For UDR, keeping construction costs down was more important than ensuring a person using a wheelchair could enter a closet without getting stuck in a doorway or make dinner without getting jammed in the kitchen with one’s back to a burning hamburger in a frying pan. Dealing with those kinds of issues day after day is exhausting, unsafe, and unlawful. Hence the lawsuit. Less than a year later, UDR settled in court, paying the plaintiffs’ attorney fees and agreeing to renovate three apartment complexes up to code.

Then there’s Essex Property Trust, which has shelled out $2,850,000 to Californians for Responsible Housing and is another real estate investment trust that’s traded on Wall Street. Led by CEO Mike Schall, Essex Property Trust made headlines for hammering tenants in San Mateo and Fremont with huge rent increases that especially impacted seniors, forcing them out of their longtime homes.

“Since buying the [San Mateo] property in 2006,” the East Bay Times reported, “Essex had raised rents aggressively, prompting an exodus that included fixed-income senior citizens who lived there for decades.”

In many cases, the San Francisco Examiner reported, Essex Property Trust raised rents at that building by $400 per month in a single year — an enormous annual hike of $4,800. 

Essex Property Trust is the top contributor to Californians for Responsible Housing, which speaks volumes about the people trying to stop Proposition 21. They’ll harm anyone — even someone’s grandma on a tight budget — to make gigantic profits. In fact, they want grandma to subsidize their extravagant mansions and flashy lifestyles.

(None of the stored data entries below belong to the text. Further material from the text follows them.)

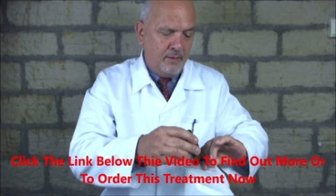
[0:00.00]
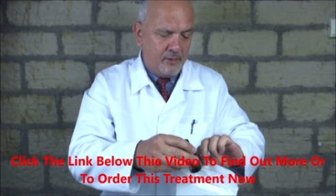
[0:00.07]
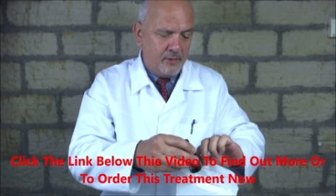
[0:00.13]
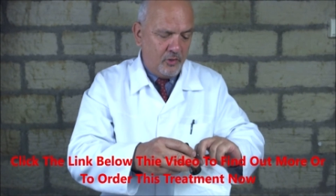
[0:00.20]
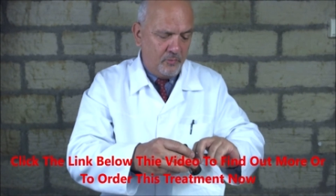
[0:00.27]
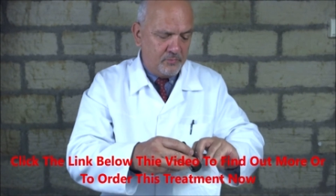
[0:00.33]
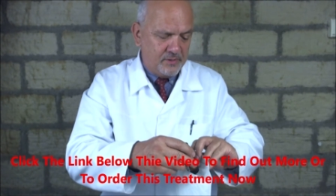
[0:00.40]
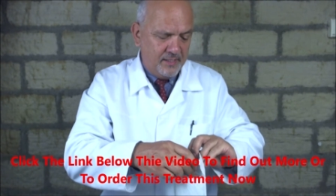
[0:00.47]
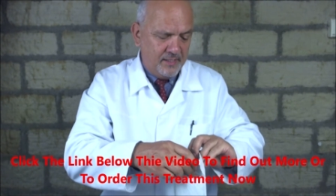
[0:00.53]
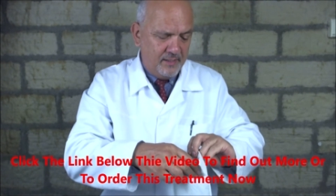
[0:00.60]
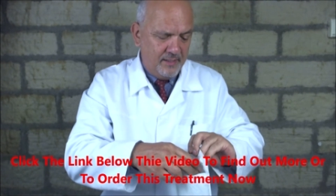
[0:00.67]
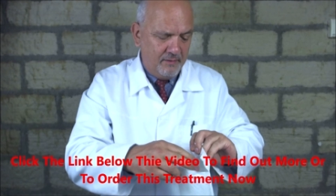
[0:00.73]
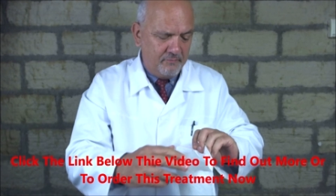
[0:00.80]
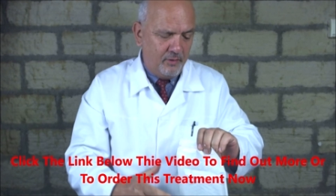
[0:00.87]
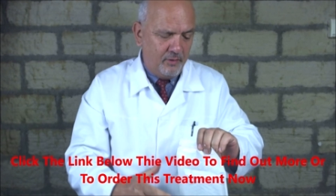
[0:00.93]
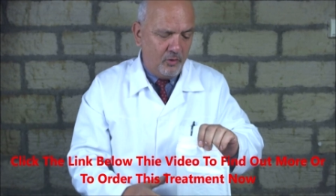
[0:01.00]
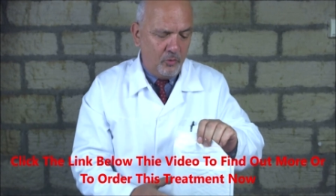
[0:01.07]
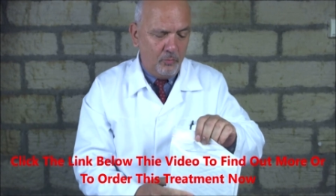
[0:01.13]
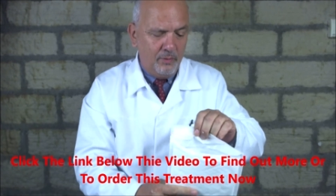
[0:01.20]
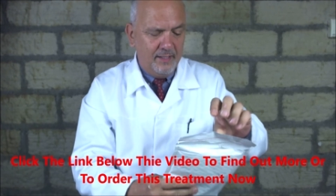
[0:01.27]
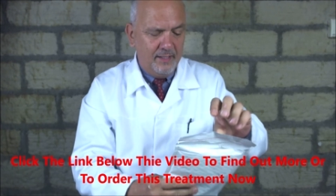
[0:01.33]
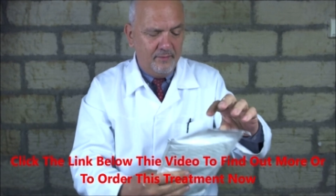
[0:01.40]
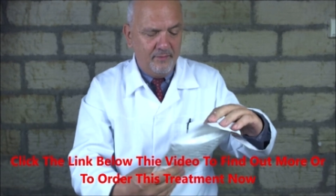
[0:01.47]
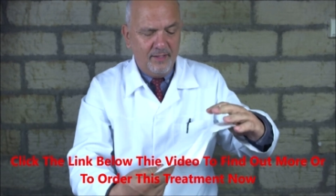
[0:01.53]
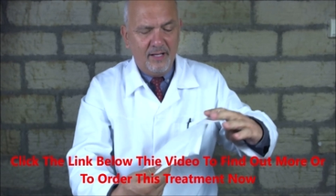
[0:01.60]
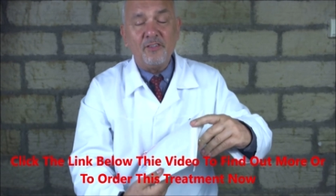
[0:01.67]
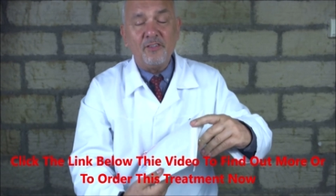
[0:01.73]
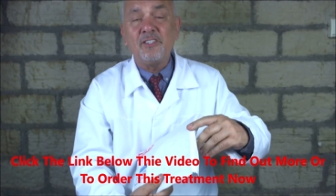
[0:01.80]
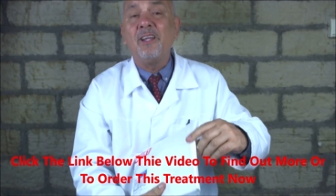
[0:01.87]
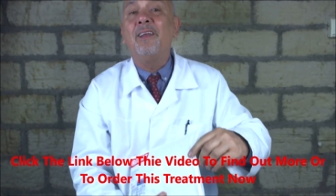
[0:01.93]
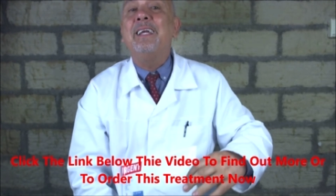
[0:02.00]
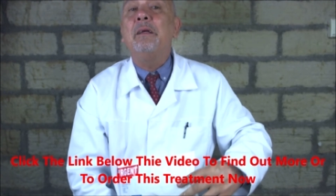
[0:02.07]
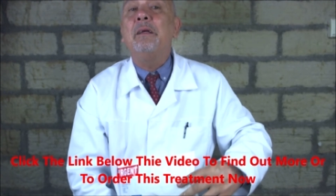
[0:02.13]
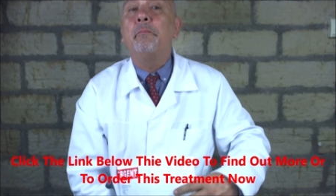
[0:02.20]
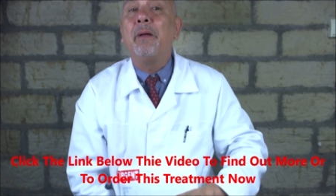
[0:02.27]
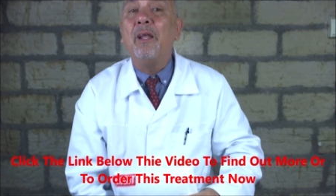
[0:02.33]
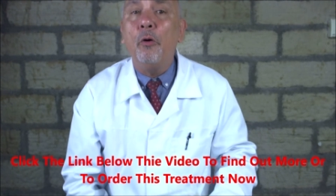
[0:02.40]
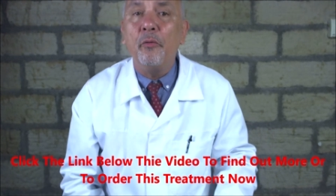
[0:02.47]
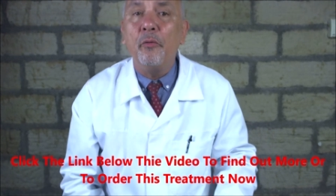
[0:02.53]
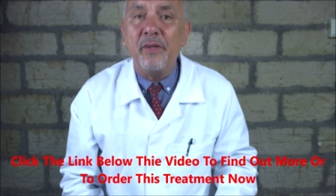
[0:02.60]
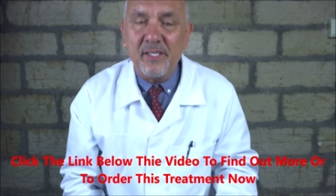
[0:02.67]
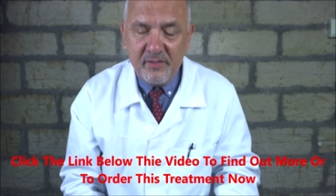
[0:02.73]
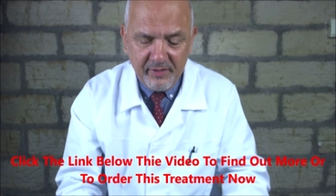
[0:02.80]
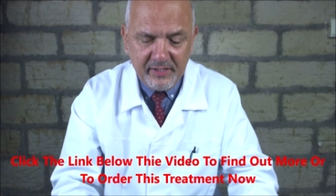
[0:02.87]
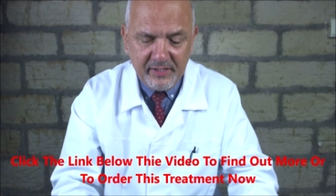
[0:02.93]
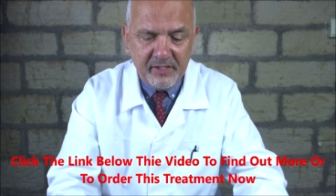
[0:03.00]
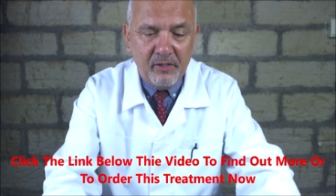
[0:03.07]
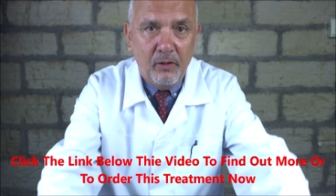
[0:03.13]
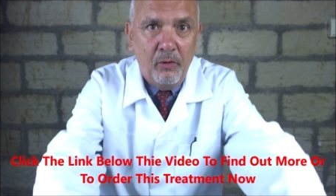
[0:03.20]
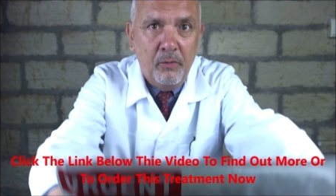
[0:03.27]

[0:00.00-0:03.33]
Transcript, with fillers: comes in an envelope like that. There's a link below this video.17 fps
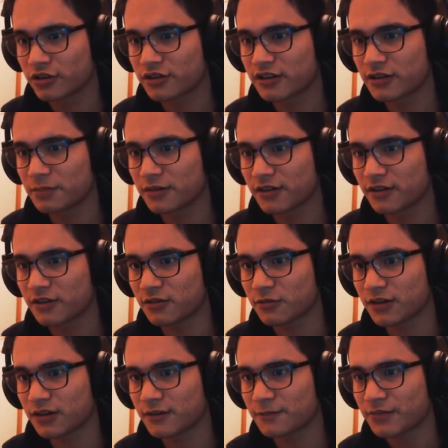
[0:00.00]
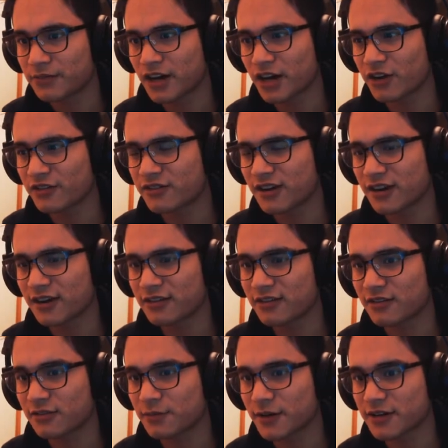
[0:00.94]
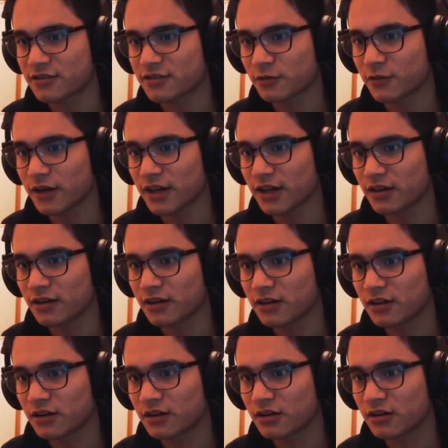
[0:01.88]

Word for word: Look deeply into it. I don't see anything special. Wait.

Look at billionaire Sam Zell (pictured above), the co-founder of Equity Residential, another real estate investment trust. Equity Residential is the second largest apartment owner in the U.S., worth $30.1 billion. The corporate landlord is the second largest contributor to Californians for Responsible Housing sponsored by the California Apartment Association, shelling out $2,250,560. 

By charging unfair, sky-high rents and forcing longtime tenants out of rent-regulated apartments so he can jack up the rents on new tenants, Zell has amassed a fortune that funds swanky homes in Malibu, Chicago, New York, and Sun Valley, pays for a private jet, and finances his collection of 13 motorcycles. 

In the meantime, millions of Californians struggle with unemployment and lost wages because of the pandemic, and can barely scrape up the cash to pay the rent for a small, one-bedroom apartment — nevermind having the money for a down payment on a modest, single-family home that would be dwarfed by Zell’s Malibu palace. And millions of Americans, including those in California, now face the prospect of homelessness because of a massive eviction crisis triggered by predatory landlords who want to get rid of tenants who can’t pay excessive rents due to the financial devastation of the COVID-19 outbreak.

These are the people — billionaire Sam Zell, multi-millionaires Mike Schall and Tom Toomey, California Apartment Association CEO Tom Bannon, and a host of others — who want Californians to oppose Proposition 21. The Barons of Big Real Estate want you to help them keep making the big bucks. The No on 21 campaign will spin things in a different way and try to scare the living daylights out of everyone, but that’s what it boils down to. Zell, Schall, Toomey, and Bannon want you to help them make billions — no matter who gets hurt.

Now look at who supports Proposition 21, who wants you to keep your home and not get pushed into the streets. Those people are not billionaires skiing down the slopes of Sun Valley on a crisp December afternoon. They’re U.S. Senator Bernie Sanders, labor and civil rights icon Dolores Huerta, the Rev. Al Sharpton, labor leader and state senator Maria Elena Durazo, the Los Angeles Tenants Union, UNITE HERE Local 11, AIDS Healthcare Foundation, and list goes on. The Barons of Big Real Estate versus Huerta, Durazo, and the L.A. Tenants Union? It’s an easy decision. Yes on Proposition 21.

Patrick Range McDonald is an award-winning reporter and advocacy journalist for Housing Is A Human Right.